Created with the help of a number of local industries and communities, 'Salish Sea Lab' explores ideas of loss and sea-change. The subject of this work is the connections between local environment, industry and culture. These conceptual connections also reach beyond hyper-local materials and geography to regional, global and perhaps even cosmic ideas.
Philadelphia sculptor Miguel Horn and digital artist Chris Landau, used a 5 week residency at Quest University to connect with local partners to create 'Salish Sea Lab'. From lumber donated by Sqomish Forestry to conversations with Quest University, many hands and voices influenced this project. Half of the log they used went to a local Squamish family for the construction of a traditional dugout canoe. Horn and Landau's half was cut at Fraserwood with workspace from BC timberframe. The central topography motif of the canoe is milled from paper pulp donated by Howe Sound Pulp and Paper.

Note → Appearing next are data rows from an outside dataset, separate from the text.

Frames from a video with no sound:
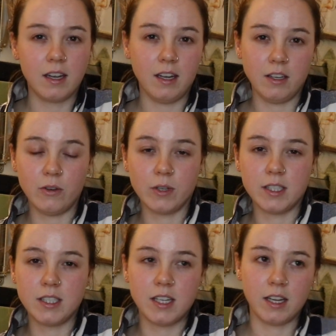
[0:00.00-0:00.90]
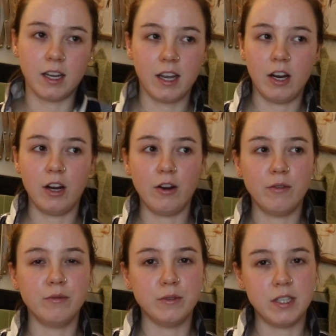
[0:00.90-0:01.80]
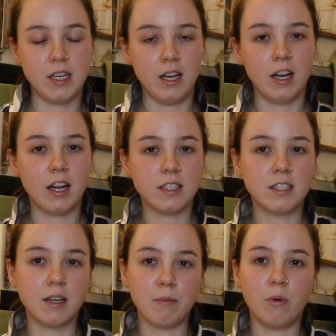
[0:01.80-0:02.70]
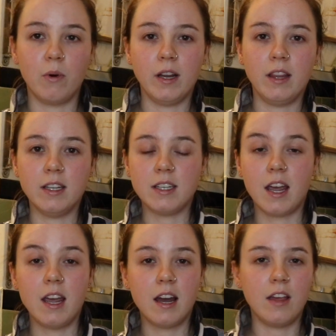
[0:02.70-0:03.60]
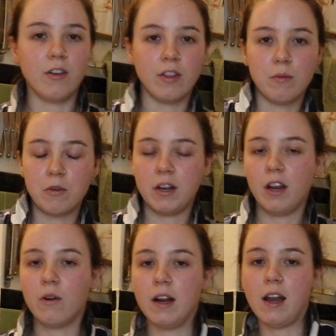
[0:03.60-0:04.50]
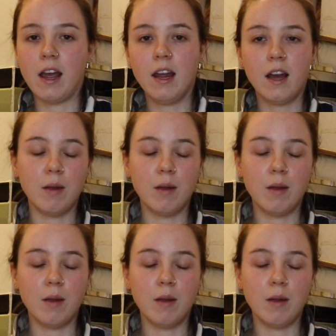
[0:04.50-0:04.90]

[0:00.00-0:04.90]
in your skincare routine at some point in the day, either in the morning or at night.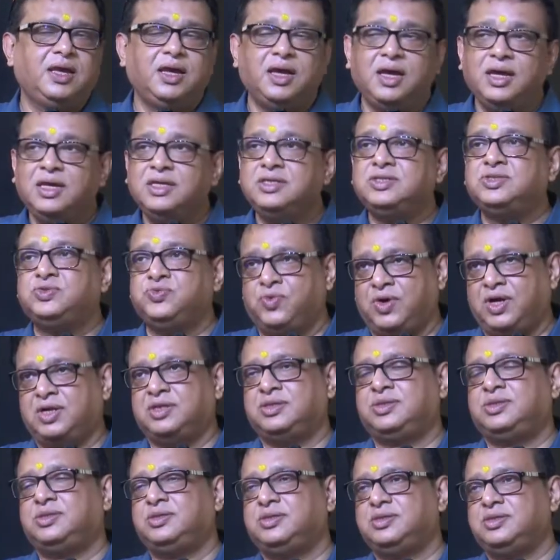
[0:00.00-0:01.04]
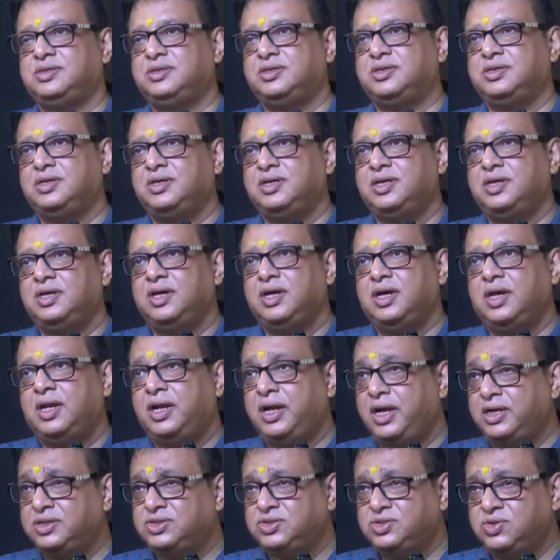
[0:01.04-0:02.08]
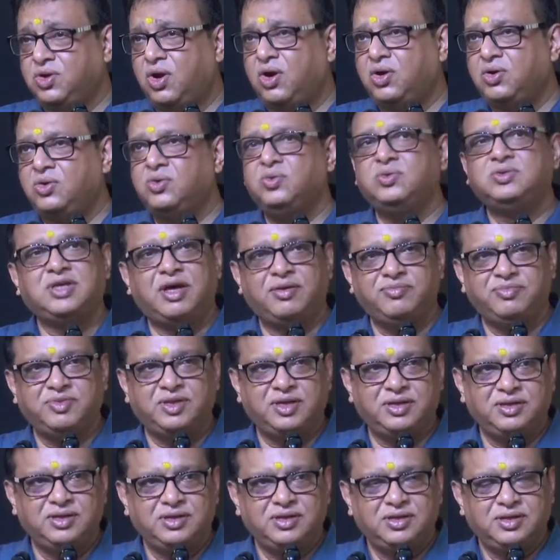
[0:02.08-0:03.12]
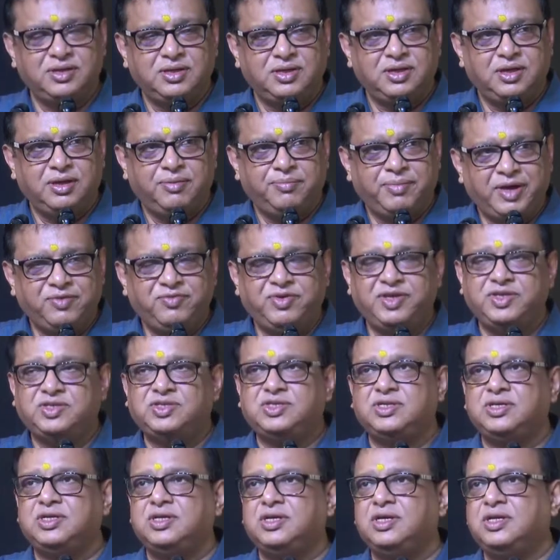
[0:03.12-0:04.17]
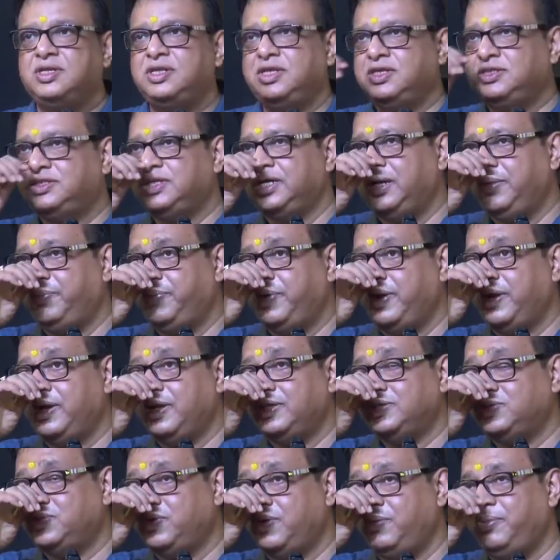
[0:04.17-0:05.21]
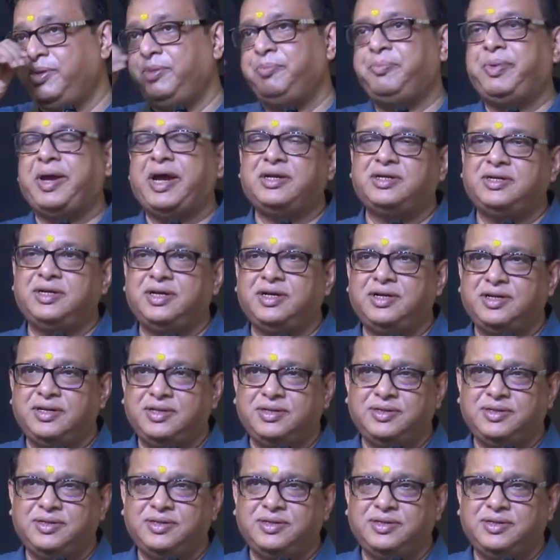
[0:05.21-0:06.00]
is worth. Let's not do something by which this independence will be impacted.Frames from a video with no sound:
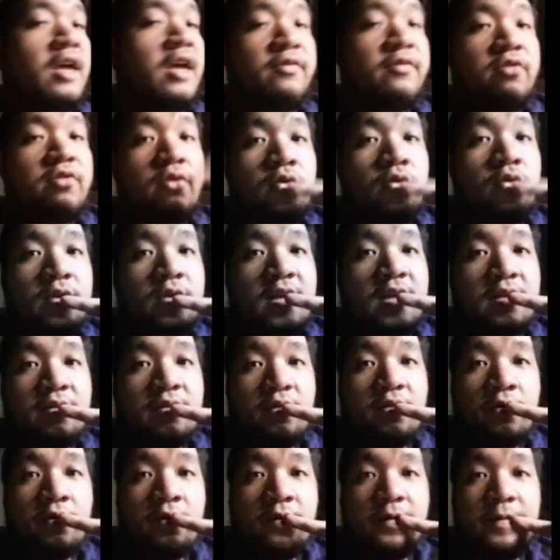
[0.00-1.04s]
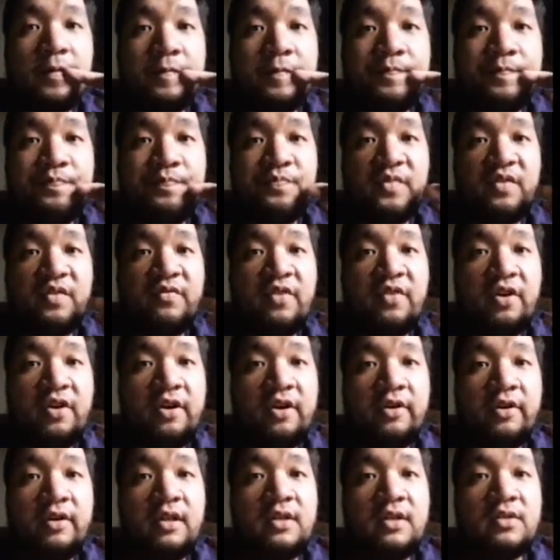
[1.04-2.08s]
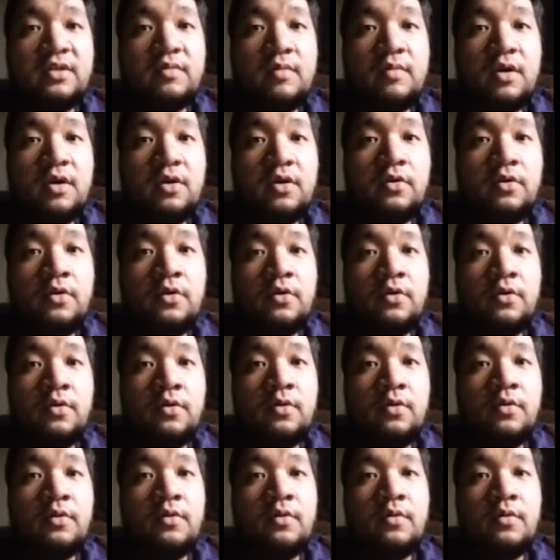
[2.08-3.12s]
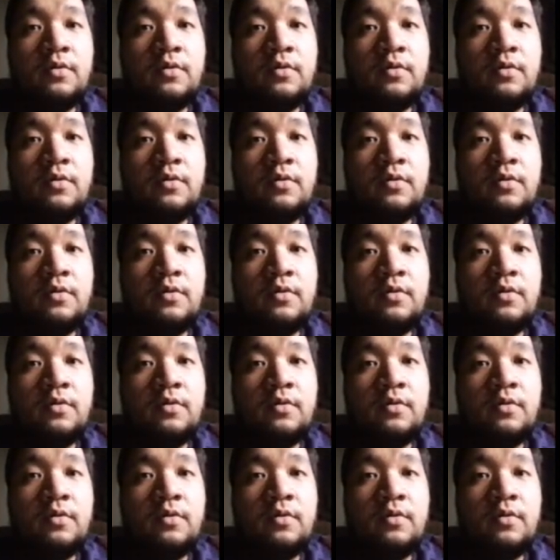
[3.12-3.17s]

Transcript: to do that very early tomorrow.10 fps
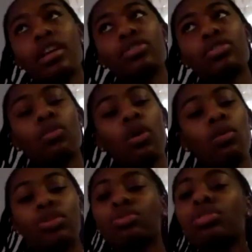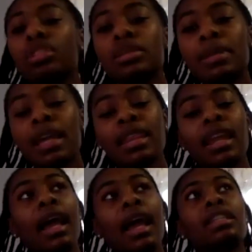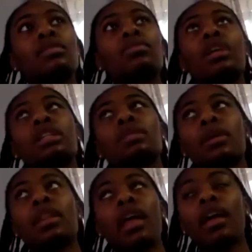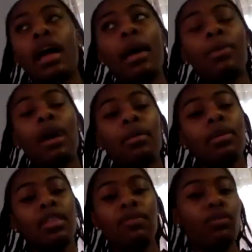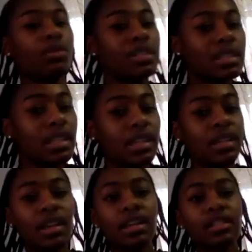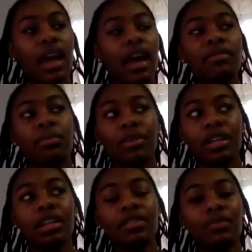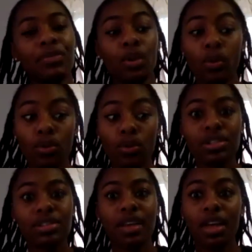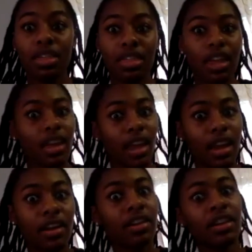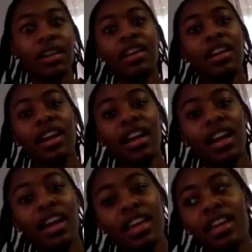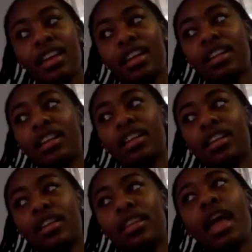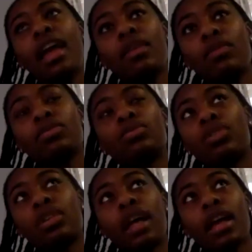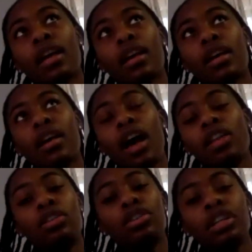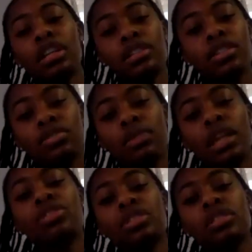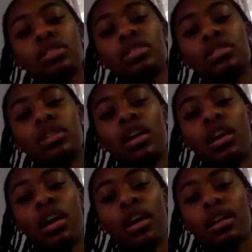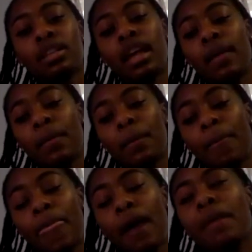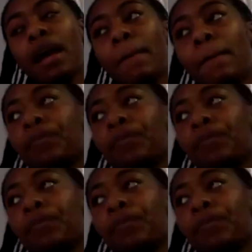so what would yours be? And then I had to more explain, like, I'm probably in 4C because I have pretty coarse, thick hair. And then it was more like a learning situation because I'm notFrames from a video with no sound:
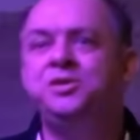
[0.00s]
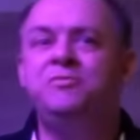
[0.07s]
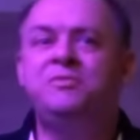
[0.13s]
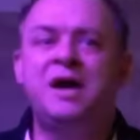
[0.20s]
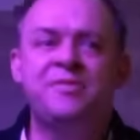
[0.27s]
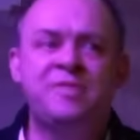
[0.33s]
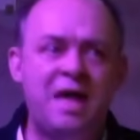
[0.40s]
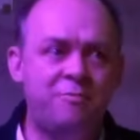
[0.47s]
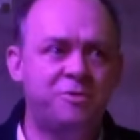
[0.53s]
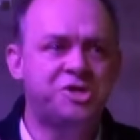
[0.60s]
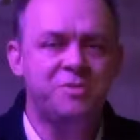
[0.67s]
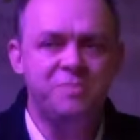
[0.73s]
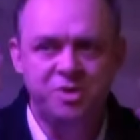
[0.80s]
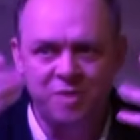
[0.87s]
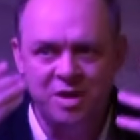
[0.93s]
You've got that
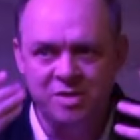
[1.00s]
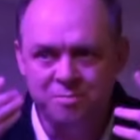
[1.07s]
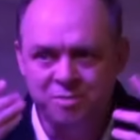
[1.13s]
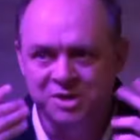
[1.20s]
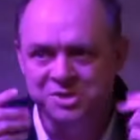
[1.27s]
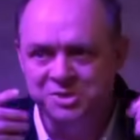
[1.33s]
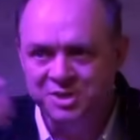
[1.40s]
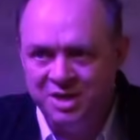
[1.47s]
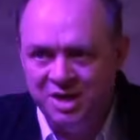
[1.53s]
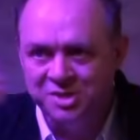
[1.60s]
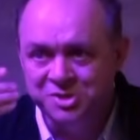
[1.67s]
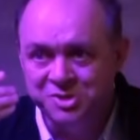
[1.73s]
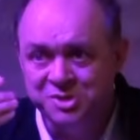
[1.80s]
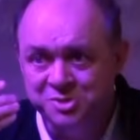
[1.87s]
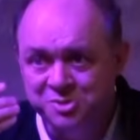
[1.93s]
which can be directly present to
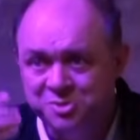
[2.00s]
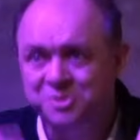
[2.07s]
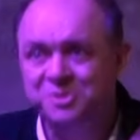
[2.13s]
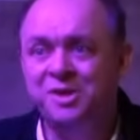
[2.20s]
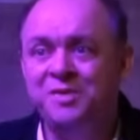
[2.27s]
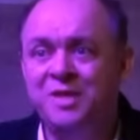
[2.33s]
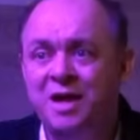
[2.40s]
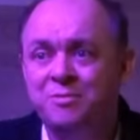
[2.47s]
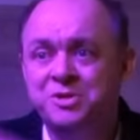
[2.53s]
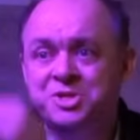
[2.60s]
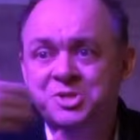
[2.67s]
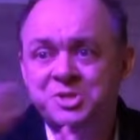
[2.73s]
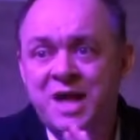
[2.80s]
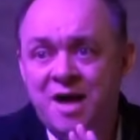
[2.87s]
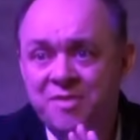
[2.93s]
consciousness and that which
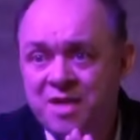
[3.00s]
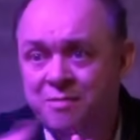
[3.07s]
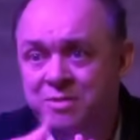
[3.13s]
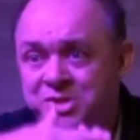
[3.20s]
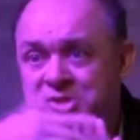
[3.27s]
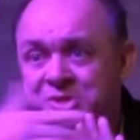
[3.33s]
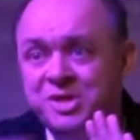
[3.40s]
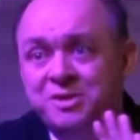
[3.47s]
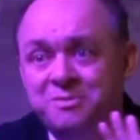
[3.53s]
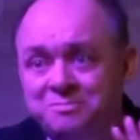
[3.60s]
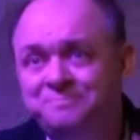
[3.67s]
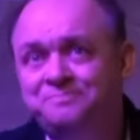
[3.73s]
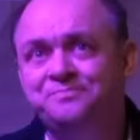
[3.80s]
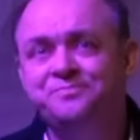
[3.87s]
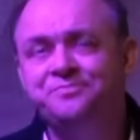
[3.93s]
is not, that which is hidden.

Horn and Landau also spent time connecting with local Squamish youth to discuss the traditions of boat building as well as new technologies such as CNC milling and digital modeling that they use in their process. The form of the canoe is inspired by these conversations and observations during their time here and was created using digital fabrication in collaboration with local fine furnishings shop Leon Lebeniste.
The animation is generated from both fact and fiction. Some of its layers are pulled from geographic data and some are iconic imaginings. Central to the animation is the topography of the Howe Sound. This surface created from paper pulp is a three-dimensional canvas for a custom-coded virtual ecosystem, animated starmaps and fluxuating water bodies.